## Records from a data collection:
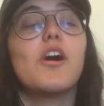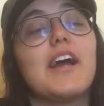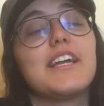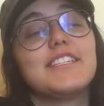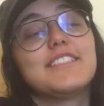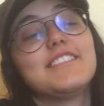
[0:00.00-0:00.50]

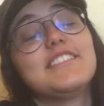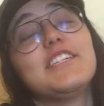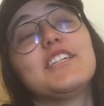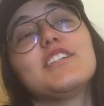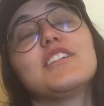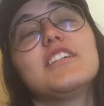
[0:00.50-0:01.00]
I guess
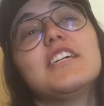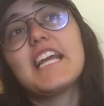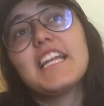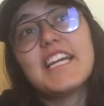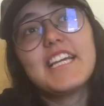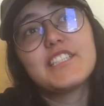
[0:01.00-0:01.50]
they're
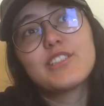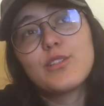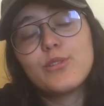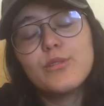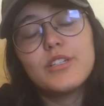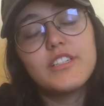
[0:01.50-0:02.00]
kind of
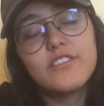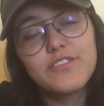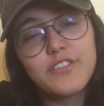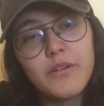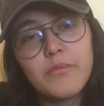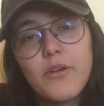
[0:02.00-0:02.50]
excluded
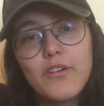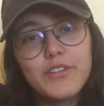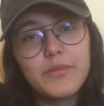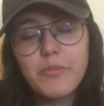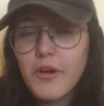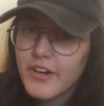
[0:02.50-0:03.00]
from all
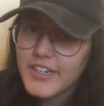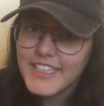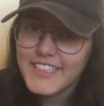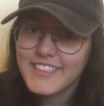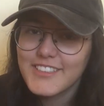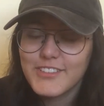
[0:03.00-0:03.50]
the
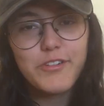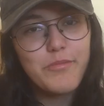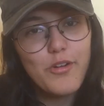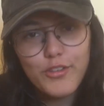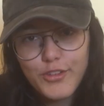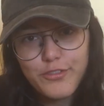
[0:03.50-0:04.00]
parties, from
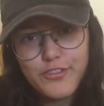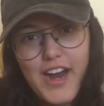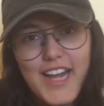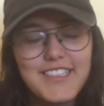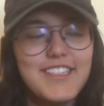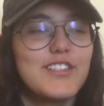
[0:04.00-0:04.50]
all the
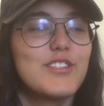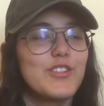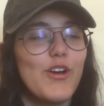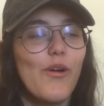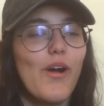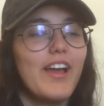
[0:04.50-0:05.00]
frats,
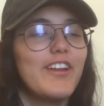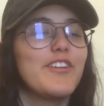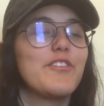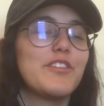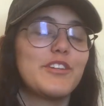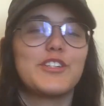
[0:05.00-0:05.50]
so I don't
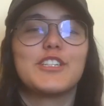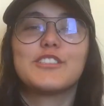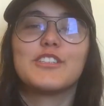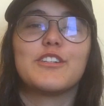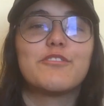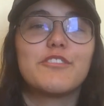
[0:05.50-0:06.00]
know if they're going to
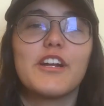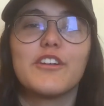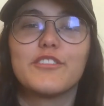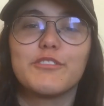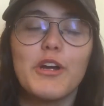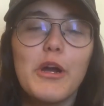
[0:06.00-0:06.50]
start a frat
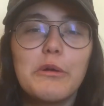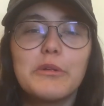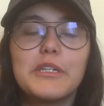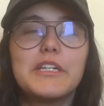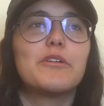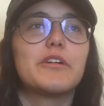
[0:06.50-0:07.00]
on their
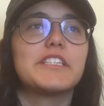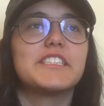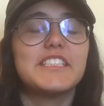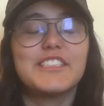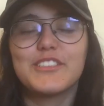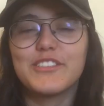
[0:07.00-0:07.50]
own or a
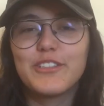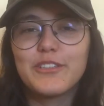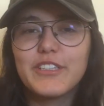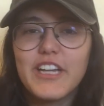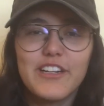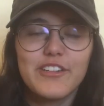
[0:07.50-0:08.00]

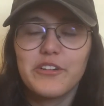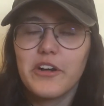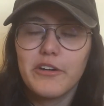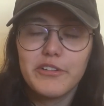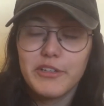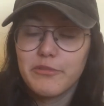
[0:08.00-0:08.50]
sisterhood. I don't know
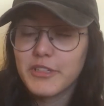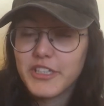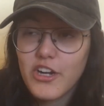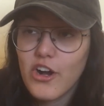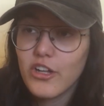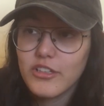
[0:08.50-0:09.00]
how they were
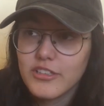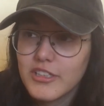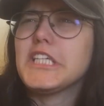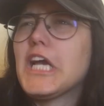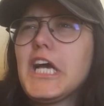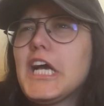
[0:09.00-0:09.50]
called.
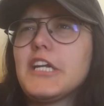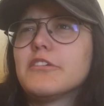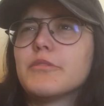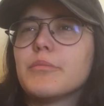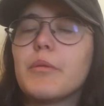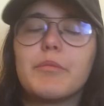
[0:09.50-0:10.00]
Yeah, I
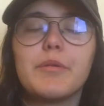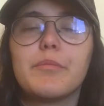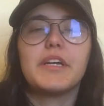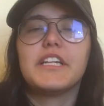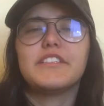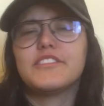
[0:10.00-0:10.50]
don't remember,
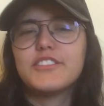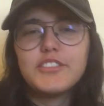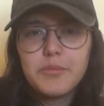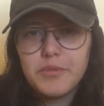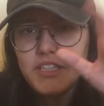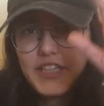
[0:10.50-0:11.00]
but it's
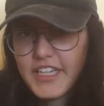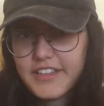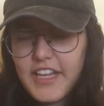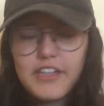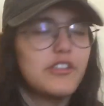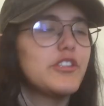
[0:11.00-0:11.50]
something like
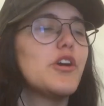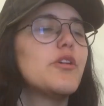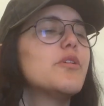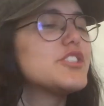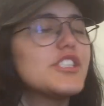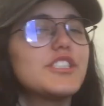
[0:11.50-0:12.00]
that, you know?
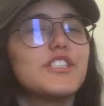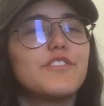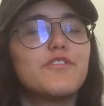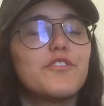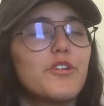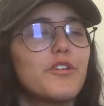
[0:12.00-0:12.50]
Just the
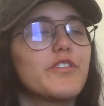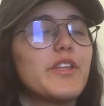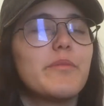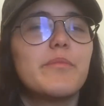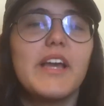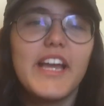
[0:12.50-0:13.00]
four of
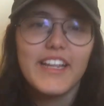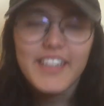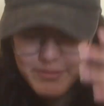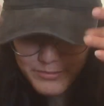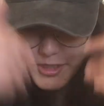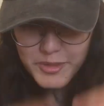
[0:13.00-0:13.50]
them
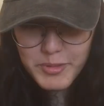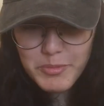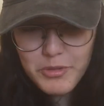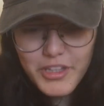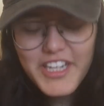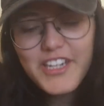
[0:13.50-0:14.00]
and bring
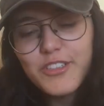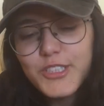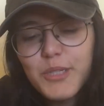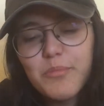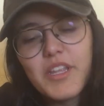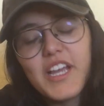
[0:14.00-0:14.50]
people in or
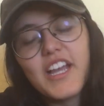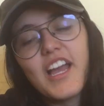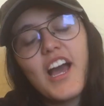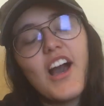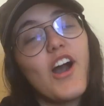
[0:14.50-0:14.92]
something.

==

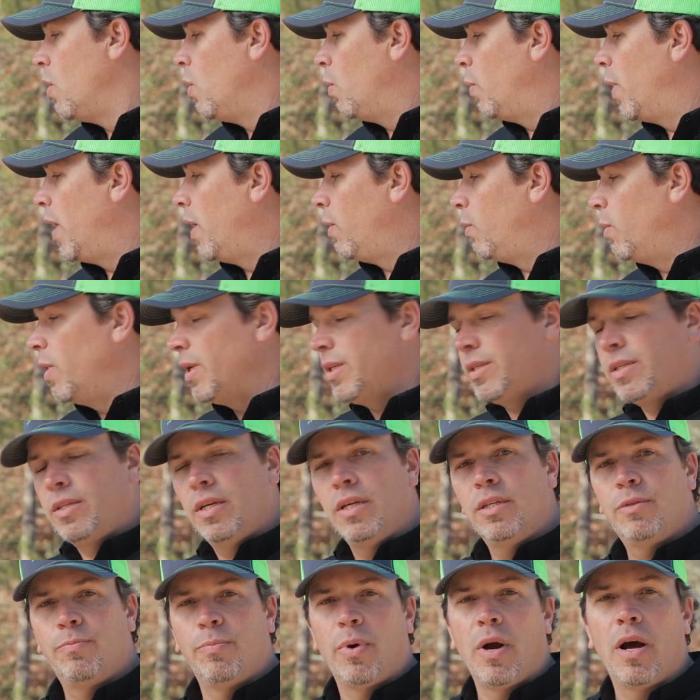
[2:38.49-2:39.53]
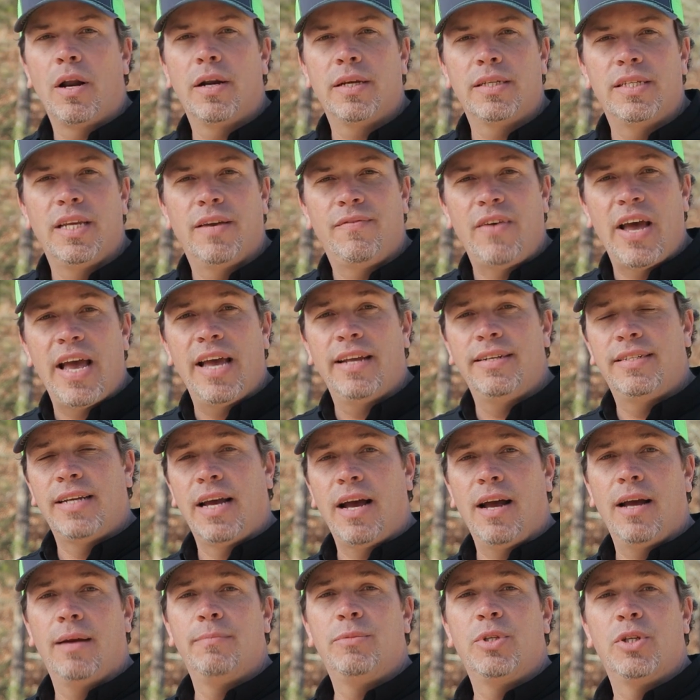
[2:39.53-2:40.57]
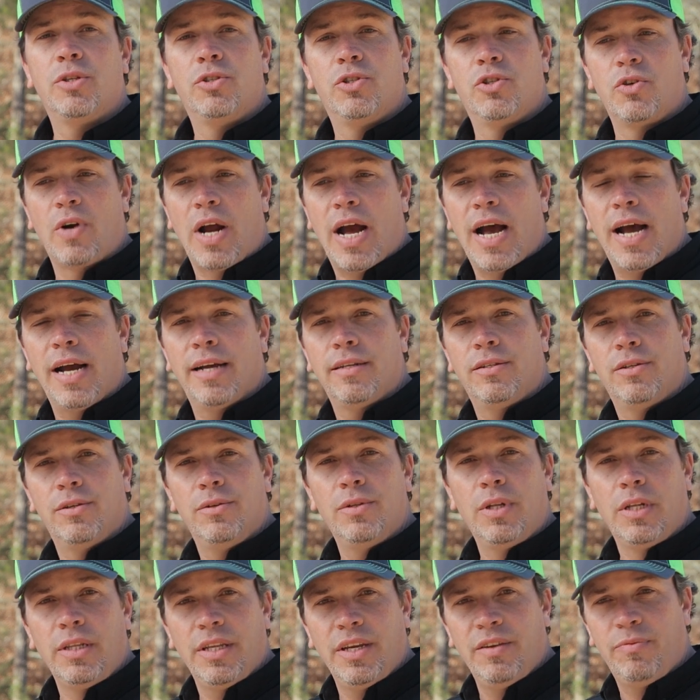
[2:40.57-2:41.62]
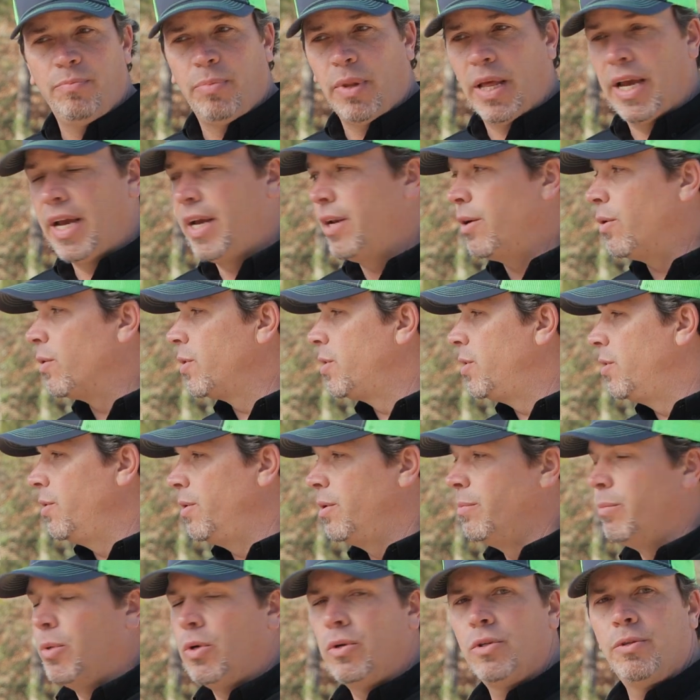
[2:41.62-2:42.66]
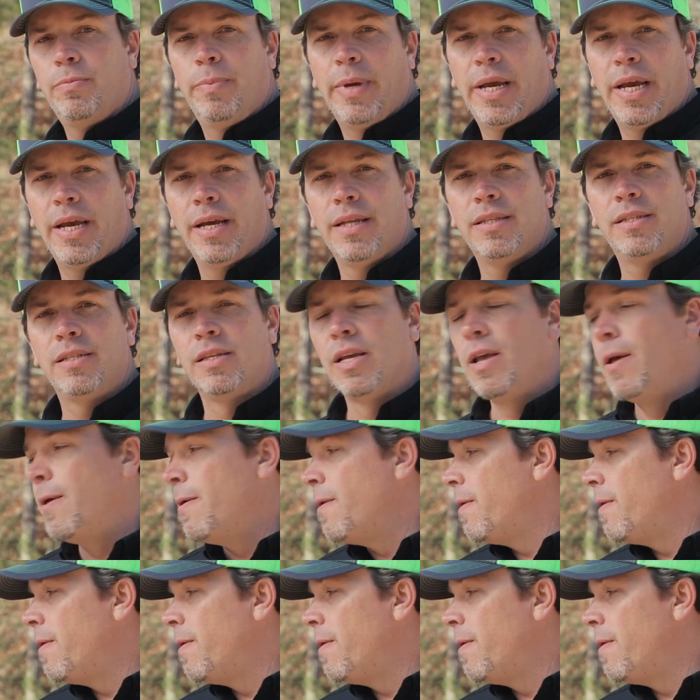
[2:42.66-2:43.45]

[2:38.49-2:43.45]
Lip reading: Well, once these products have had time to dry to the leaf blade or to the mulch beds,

...

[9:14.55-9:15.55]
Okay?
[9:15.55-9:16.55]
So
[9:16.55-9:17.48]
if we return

## Exercise details:
Would you copy out, exactly and with no pictures, only the lines above from the one that contains "[2:39.53-2:40.57]" through the one that contains "Lip reading: Well, once"?

## Output:
[2:39.53-2:40.57]
[2:40.57-2:41.62]
[2:41.62-2:42.66]
[2:42.66-2:43.45]

[2:38.49-2:43.45]
Lip reading: Well, once these products have had time to dry to the leaf blade or to the mulch beds,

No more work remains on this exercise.